### Task inputs
Content starts

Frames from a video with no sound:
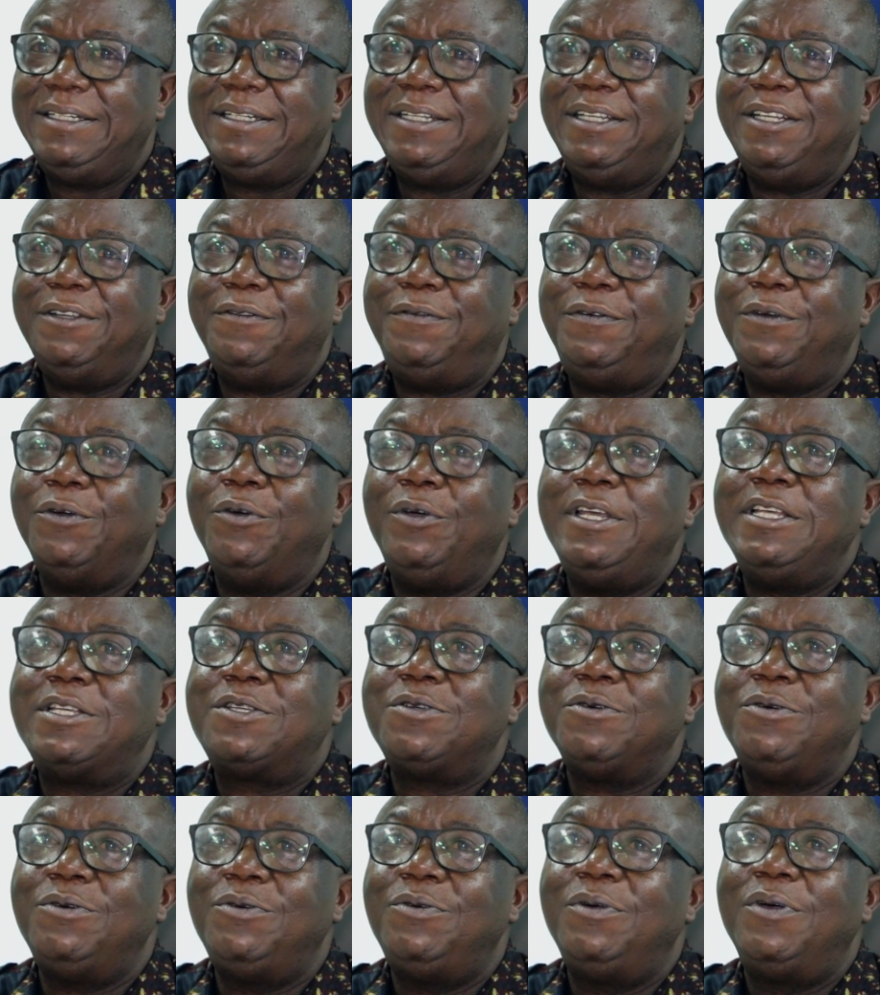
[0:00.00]
if you
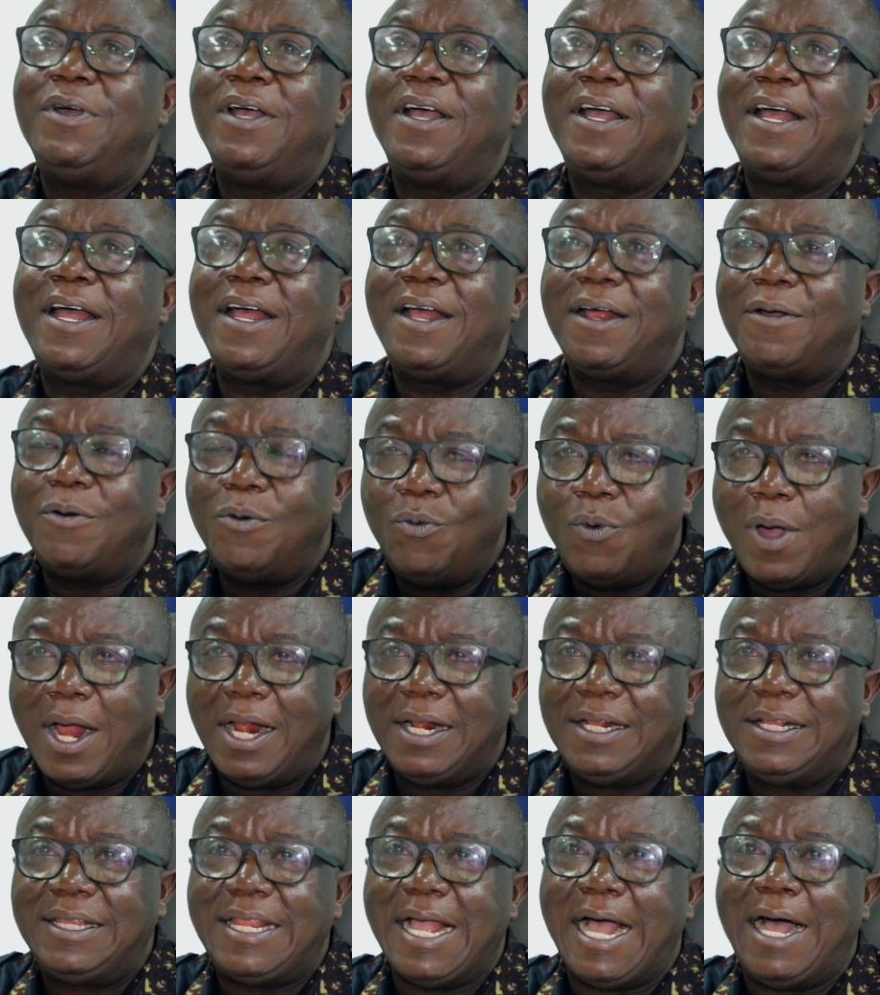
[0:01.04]
issue
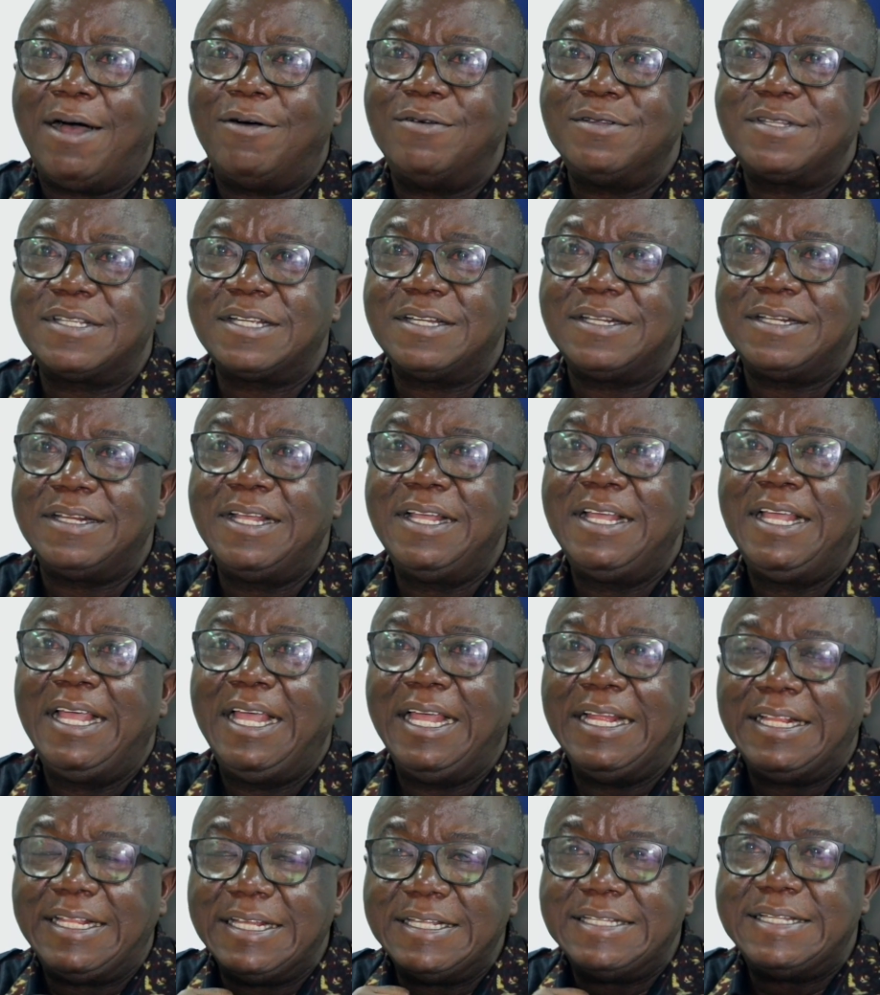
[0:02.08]
1,000,
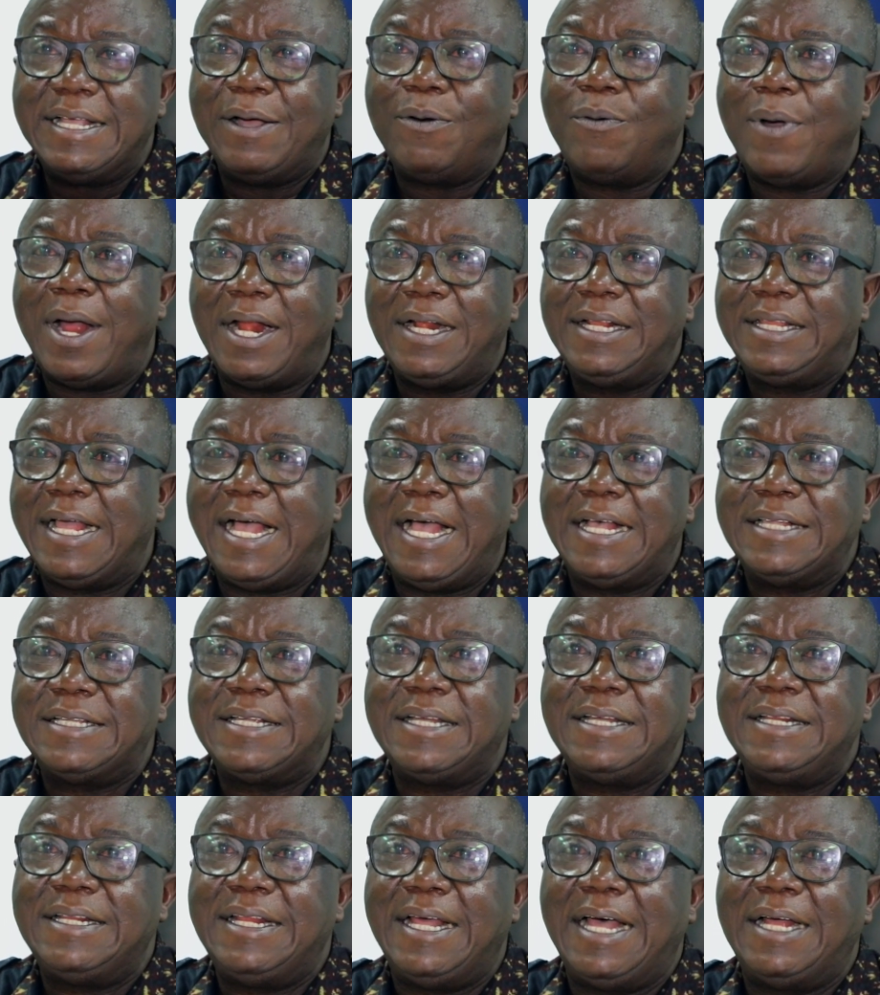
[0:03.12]
it is the
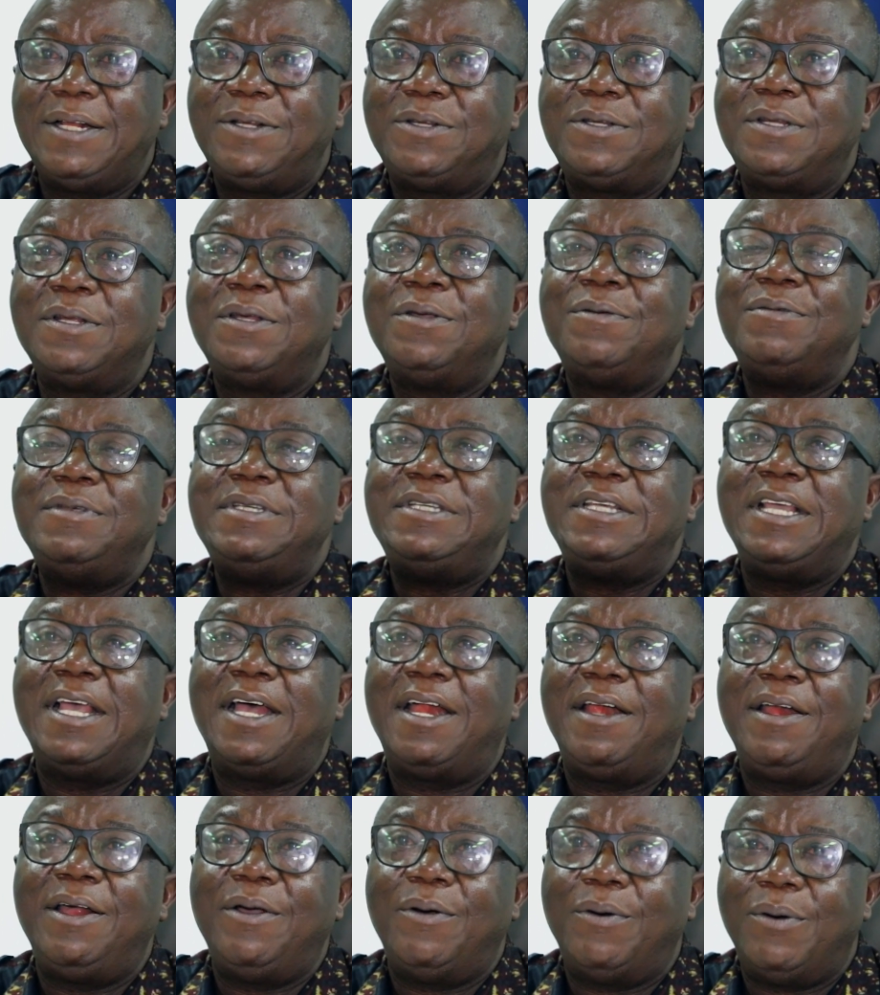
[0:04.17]
1,000 that
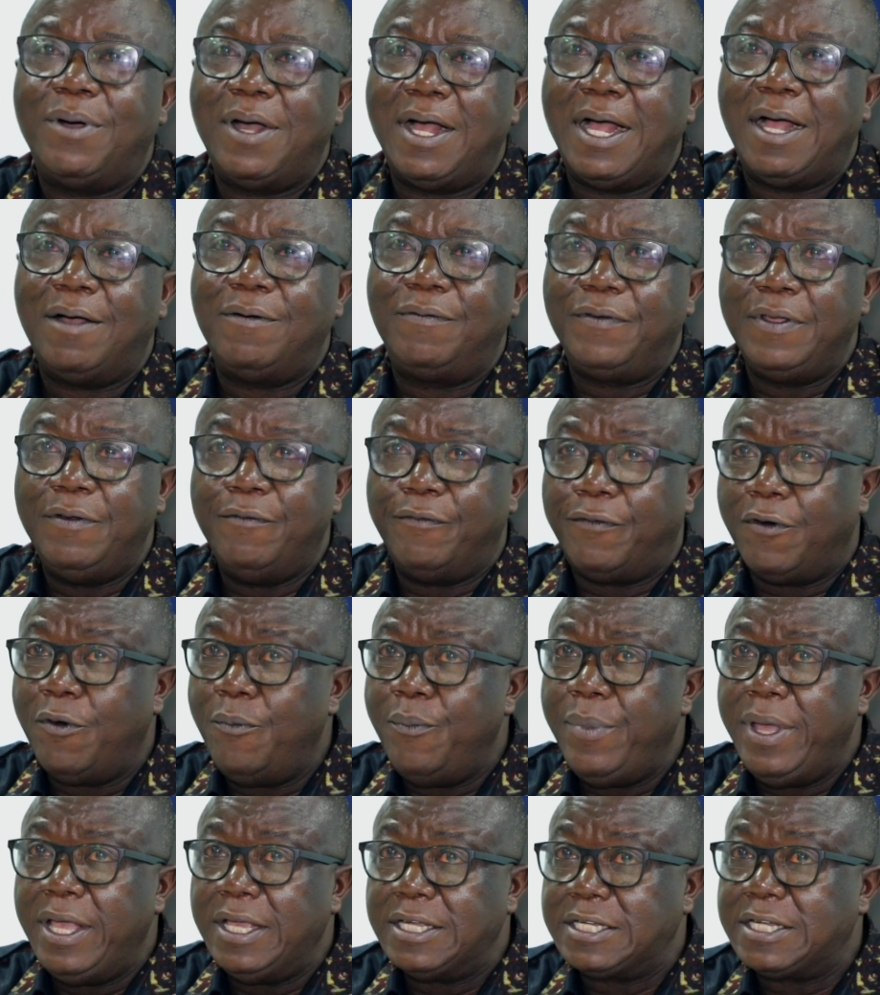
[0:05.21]
GRA will have
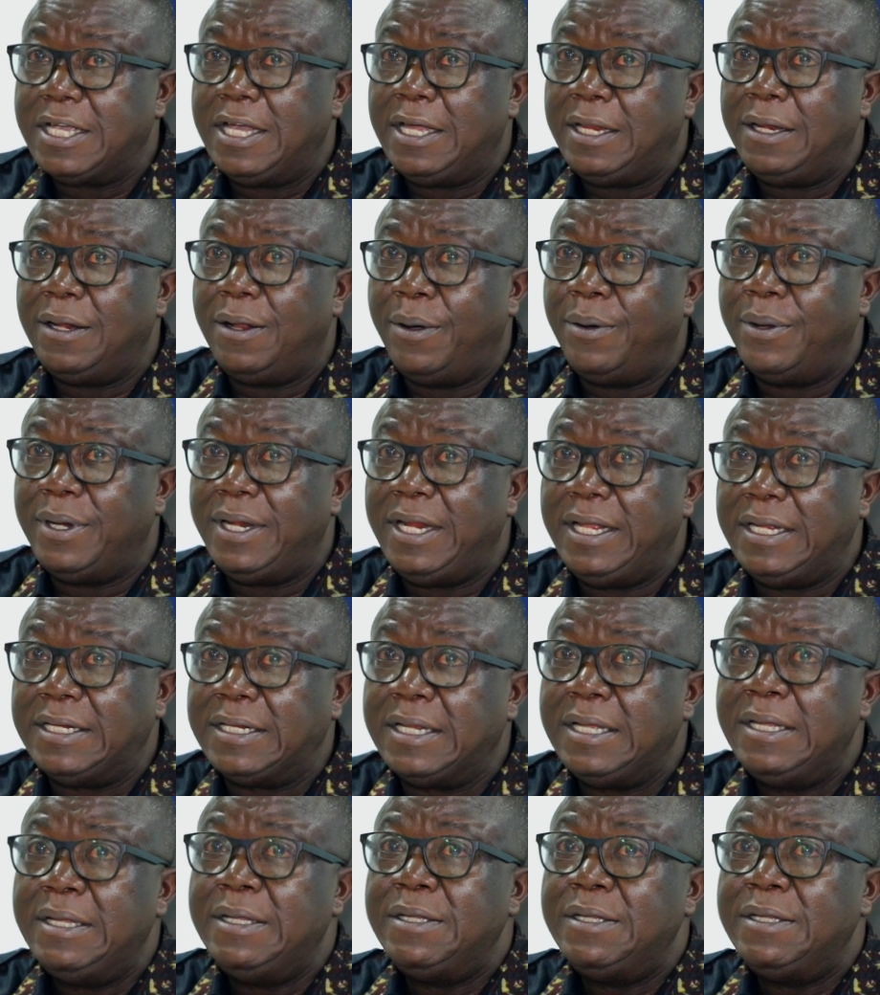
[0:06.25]
information on it.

Content ends

### Your instructions
Copy out the full material exactly. Pictures should not appear in it.

### Response to the task
Frames from a video with no sound:
[0:00.00]
if you
[0:01.04]
issue
[0:02.08]
1,000,
[0:03.12]
it is the
[0:04.17]
1,000 that
[0:05.21]
GRA will have
[0:06.25]
information on it.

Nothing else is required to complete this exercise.